_Task goal_:
Set out exactly, line by line, the stretch of data below that begins at the line containing "[295.62-296.62s]" and ends at the line containing "[0:00.00-0:07.35]", with both ends kept.

┌─ Extracted data

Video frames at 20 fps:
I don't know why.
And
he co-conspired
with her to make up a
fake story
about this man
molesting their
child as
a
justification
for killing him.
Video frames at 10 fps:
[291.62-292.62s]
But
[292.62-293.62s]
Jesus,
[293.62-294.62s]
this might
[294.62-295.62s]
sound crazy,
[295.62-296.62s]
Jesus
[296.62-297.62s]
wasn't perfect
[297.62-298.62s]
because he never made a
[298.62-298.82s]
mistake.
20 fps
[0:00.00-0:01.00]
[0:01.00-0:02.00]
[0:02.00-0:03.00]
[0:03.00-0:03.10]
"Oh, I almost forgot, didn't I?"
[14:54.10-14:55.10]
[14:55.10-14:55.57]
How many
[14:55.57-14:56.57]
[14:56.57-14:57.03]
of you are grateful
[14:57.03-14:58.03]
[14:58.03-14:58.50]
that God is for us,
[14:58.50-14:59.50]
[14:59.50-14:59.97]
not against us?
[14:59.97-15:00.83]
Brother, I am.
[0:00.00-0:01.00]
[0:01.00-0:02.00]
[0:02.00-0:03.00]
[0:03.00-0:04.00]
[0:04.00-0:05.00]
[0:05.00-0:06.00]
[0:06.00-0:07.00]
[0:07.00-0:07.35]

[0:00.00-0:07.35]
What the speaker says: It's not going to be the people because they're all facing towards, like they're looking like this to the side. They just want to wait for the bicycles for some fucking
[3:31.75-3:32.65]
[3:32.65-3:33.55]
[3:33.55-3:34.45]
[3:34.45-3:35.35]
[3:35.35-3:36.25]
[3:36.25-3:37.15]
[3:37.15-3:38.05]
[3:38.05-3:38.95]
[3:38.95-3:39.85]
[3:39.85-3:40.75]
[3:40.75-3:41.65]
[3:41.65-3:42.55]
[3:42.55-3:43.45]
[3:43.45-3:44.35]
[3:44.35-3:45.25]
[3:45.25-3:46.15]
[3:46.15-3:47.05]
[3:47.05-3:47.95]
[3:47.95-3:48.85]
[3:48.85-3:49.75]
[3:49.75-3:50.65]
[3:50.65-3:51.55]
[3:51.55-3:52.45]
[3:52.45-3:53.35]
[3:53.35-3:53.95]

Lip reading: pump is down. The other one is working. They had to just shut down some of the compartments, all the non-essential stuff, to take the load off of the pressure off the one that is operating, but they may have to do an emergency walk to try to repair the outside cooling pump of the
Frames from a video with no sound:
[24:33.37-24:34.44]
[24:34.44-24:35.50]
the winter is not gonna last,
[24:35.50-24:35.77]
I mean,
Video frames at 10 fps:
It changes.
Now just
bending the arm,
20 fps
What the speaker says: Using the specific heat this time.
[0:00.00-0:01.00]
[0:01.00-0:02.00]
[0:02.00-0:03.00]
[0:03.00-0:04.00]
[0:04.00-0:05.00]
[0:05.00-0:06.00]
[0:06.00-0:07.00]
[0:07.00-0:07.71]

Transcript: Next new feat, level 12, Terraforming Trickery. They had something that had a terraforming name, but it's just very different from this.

└─

_Problem solution_:
[295.62-296.62s]
Jesus
[296.62-297.62s]
wasn't perfect
[297.62-298.62s]
because he never made a
[298.62-298.82s]
mistake.
20 fps
[0:00.00-0:01.00]
[0:01.00-0:02.00]
[0:02.00-0:03.00]
[0:03.00-0:03.10]
"Oh, I almost forgot, didn't I?"
[14:54.10-14:55.10]
[14:55.10-14:55.57]
How many
[14:55.57-14:56.57]
[14:56.57-14:57.03]
of you are grateful
[14:57.03-14:58.03]
[14:58.03-14:58.50]
that God is for us,
[14:58.50-14:59.50]
[14:59.50-14:59.97]
not against us?
[14:59.97-15:00.83]
Brother, I am.
[0:00.00-0:01.00]
[0:01.00-0:02.00]
[0:02.00-0:03.00]
[0:03.00-0:04.00]
[0:04.00-0:05.00]
[0:05.00-0:06.00]
[0:06.00-0:07.00]
[0:07.00-0:07.35]

[0:00.00-0:07.35]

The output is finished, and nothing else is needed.